Task instructions: Transcribe the records in full; omit images.

[Collected data entries]
★ ★ ★ ★ ★

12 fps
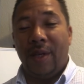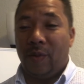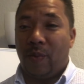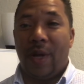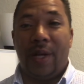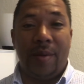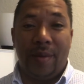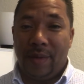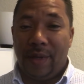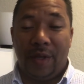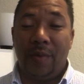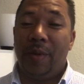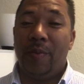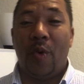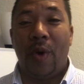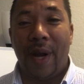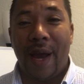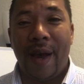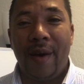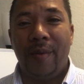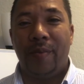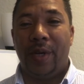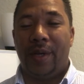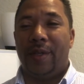It could be more now
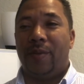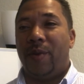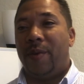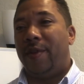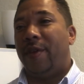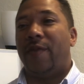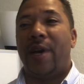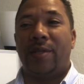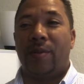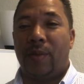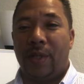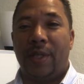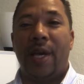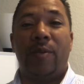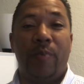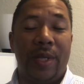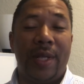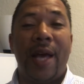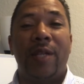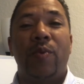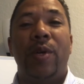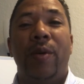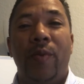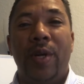because maybe they've had some success, but that's
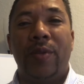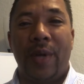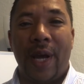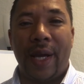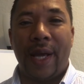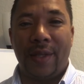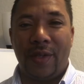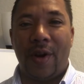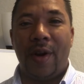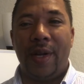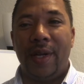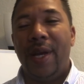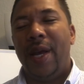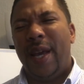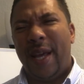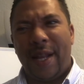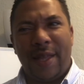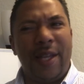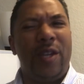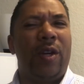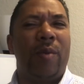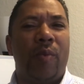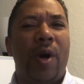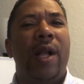what it was when I got started. And I think you
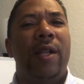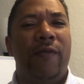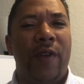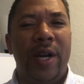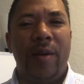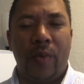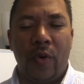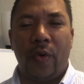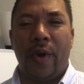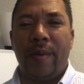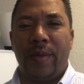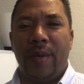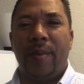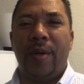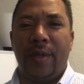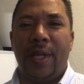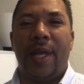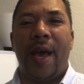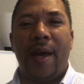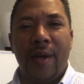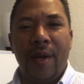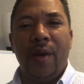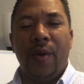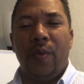can probably find a program similar to that
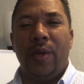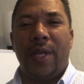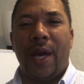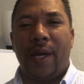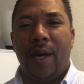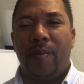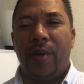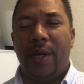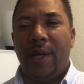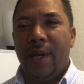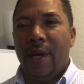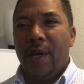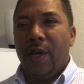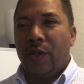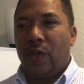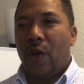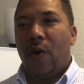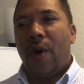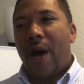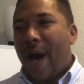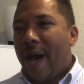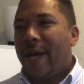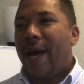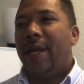with that company. So
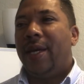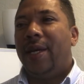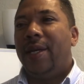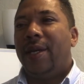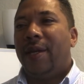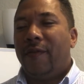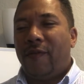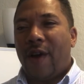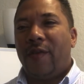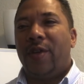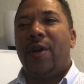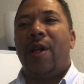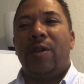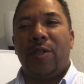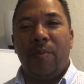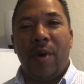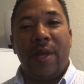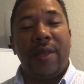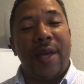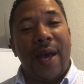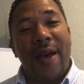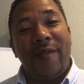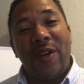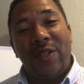I got in $500 a month. I
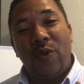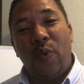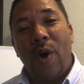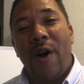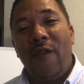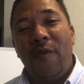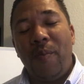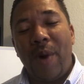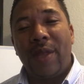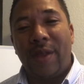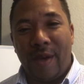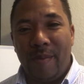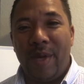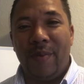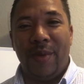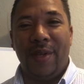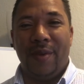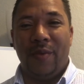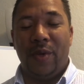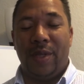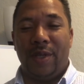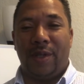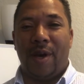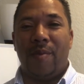have a 12-month commitment with
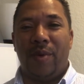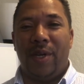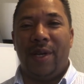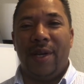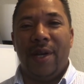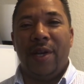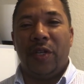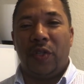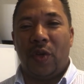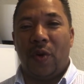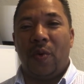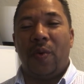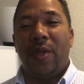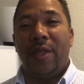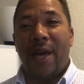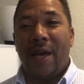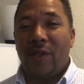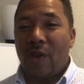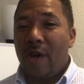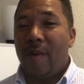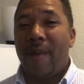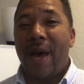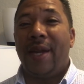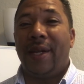this company. So that's
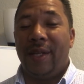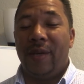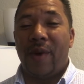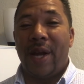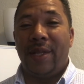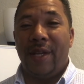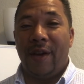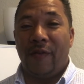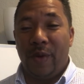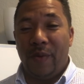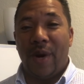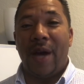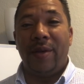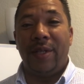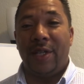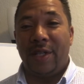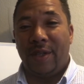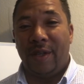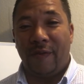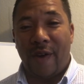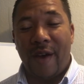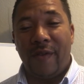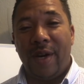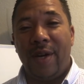automatically right there. If we round it just to the
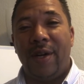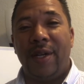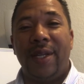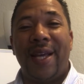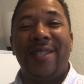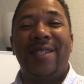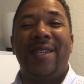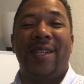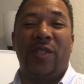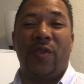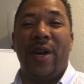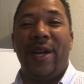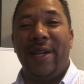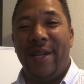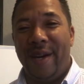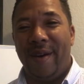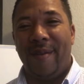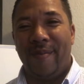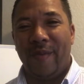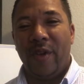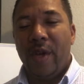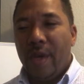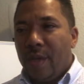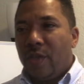500, that's $6,000 a year.
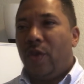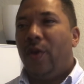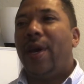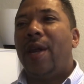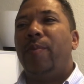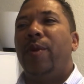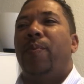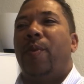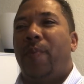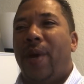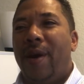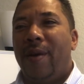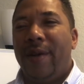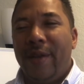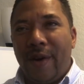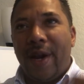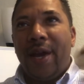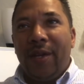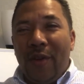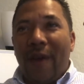So you got to be prepared in your head.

★ ★ ★ ★ ★

Response to the task:
12 fps
It could be more now
because maybe they've had some success, but that's
what it was when I got started. And I think you
can probably find a program similar to that
with that company. So
I got in $500 a month. I
have a 12-month commitment with
this company. So that's
automatically right there. If we round it just to the
500, that's $6,000 a year.
So you got to be prepared in your head.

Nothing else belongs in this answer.